### [ASSIGNMENT]
Word for word, reproduce the records that follow.

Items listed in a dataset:
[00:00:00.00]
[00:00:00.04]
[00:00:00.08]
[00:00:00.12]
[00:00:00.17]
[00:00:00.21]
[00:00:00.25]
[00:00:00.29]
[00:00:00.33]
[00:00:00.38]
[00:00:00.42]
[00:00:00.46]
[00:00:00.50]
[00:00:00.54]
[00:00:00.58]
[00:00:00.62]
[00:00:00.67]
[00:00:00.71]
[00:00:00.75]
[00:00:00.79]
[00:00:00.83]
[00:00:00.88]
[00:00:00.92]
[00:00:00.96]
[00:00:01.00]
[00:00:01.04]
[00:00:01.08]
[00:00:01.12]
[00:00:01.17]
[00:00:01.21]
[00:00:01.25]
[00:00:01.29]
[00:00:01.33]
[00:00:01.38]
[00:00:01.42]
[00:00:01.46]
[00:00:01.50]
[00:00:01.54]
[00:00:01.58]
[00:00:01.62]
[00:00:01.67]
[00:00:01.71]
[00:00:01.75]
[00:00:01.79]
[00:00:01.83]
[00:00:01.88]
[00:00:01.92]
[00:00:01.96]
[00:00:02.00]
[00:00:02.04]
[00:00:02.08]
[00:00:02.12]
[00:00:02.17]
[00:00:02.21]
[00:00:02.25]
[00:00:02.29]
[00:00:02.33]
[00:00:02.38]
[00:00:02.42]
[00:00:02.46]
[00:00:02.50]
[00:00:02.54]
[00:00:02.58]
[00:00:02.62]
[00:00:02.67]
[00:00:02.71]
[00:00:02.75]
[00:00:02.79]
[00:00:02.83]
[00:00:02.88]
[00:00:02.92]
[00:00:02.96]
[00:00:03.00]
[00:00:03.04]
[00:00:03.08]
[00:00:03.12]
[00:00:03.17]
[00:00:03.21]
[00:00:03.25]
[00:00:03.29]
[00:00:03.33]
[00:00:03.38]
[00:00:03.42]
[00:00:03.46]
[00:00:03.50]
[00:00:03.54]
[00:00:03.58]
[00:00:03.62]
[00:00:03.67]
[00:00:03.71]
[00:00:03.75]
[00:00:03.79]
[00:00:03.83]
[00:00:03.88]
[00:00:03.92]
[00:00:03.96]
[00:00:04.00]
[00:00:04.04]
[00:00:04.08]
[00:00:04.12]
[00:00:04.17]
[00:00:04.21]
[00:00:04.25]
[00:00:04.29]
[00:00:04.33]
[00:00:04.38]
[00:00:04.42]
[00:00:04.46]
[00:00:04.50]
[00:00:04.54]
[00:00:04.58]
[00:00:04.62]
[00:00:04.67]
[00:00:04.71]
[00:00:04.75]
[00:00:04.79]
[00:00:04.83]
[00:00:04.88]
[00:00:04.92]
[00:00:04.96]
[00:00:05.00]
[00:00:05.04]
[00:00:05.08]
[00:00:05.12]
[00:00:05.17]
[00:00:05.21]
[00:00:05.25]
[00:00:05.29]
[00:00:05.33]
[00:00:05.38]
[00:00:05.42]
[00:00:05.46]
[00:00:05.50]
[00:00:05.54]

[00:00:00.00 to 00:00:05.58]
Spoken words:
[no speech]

### [TASK RESPONSE]
[00:00:00.00]
[00:00:00.04]
[00:00:00.08]
[00:00:00.12]
[00:00:00.17]
[00:00:00.21]
[00:00:00.25]
[00:00:00.29]
[00:00:00.33]
[00:00:00.38]
[00:00:00.42]
[00:00:00.46]
[00:00:00.50]
[00:00:00.54]
[00:00:00.58]
[00:00:00.62]
[00:00:00.67]
[00:00:00.71]
[00:00:00.75]
[00:00:00.79]
[00:00:00.83]
[00:00:00.88]
[00:00:00.92]
[00:00:00.96]
[00:00:01.00]
[00:00:01.04]
[00:00:01.08]
[00:00:01.12]
[00:00:01.17]
[00:00:01.21]
[00:00:01.25]
[00:00:01.29]
[00:00:01.33]
[00:00:01.38]
[00:00:01.42]
[00:00:01.46]
[00:00:01.50]
[00:00:01.54]
[00:00:01.58]
[00:00:01.62]
[00:00:01.67]
[00:00:01.71]
[00:00:01.75]
[00:00:01.79]
[00:00:01.83]
[00:00:01.88]
[00:00:01.92]
[00:00:01.96]
[00:00:02.00]
[00:00:02.04]
[00:00:02.08]
[00:00:02.12]
[00:00:02.17]
[00:00:02.21]
[00:00:02.25]
[00:00:02.29]
[00:00:02.33]
[00:00:02.38]
[00:00:02.42]
[00:00:02.46]
[00:00:02.50]
[00:00:02.54]
[00:00:02.58]
[00:00:02.62]
[00:00:02.67]
[00:00:02.71]
[00:00:02.75]
[00:00:02.79]
[00:00:02.83]
[00:00:02.88]
[00:00:02.92]
[00:00:02.96]
[00:00:03.00]
[00:00:03.04]
[00:00:03.08]
[00:00:03.12]
[00:00:03.17]
[00:00:03.21]
[00:00:03.25]
[00:00:03.29]
[00:00:03.33]
[00:00:03.38]
[00:00:03.42]
[00:00:03.46]
[00:00:03.50]
[00:00:03.54]
[00:00:03.58]
[00:00:03.62]
[00:00:03.67]
[00:00:03.71]
[00:00:03.75]
[00:00:03.79]
[00:00:03.83]
[00:00:03.88]
[00:00:03.92]
[00:00:03.96]
[00:00:04.00]
[00:00:04.04]
[00:00:04.08]
[00:00:04.12]
[00:00:04.17]
[00:00:04.21]
[00:00:04.25]
[00:00:04.29]
[00:00:04.33]
[00:00:04.38]
[00:00:04.42]
[00:00:04.46]
[00:00:04.50]
[00:00:04.54]
[00:00:04.58]
[00:00:04.62]
[00:00:04.67]
[00:00:04.71]
[00:00:04.75]
[00:00:04.79]
[00:00:04.83]
[00:00:04.88]
[00:00:04.92]
[00:00:04.96]
[00:00:05.00]
[00:00:05.04]
[00:00:05.08]
[00:00:05.12]
[00:00:05.17]
[00:00:05.21]
[00:00:05.25]
[00:00:05.29]
[00:00:05.33]
[00:00:05.38]
[00:00:05.42]
[00:00:05.46]
[00:00:05.50]
[00:00:05.54]

[00:00:00.00 to 00:00:05.58]
Spoken words:
[no speech]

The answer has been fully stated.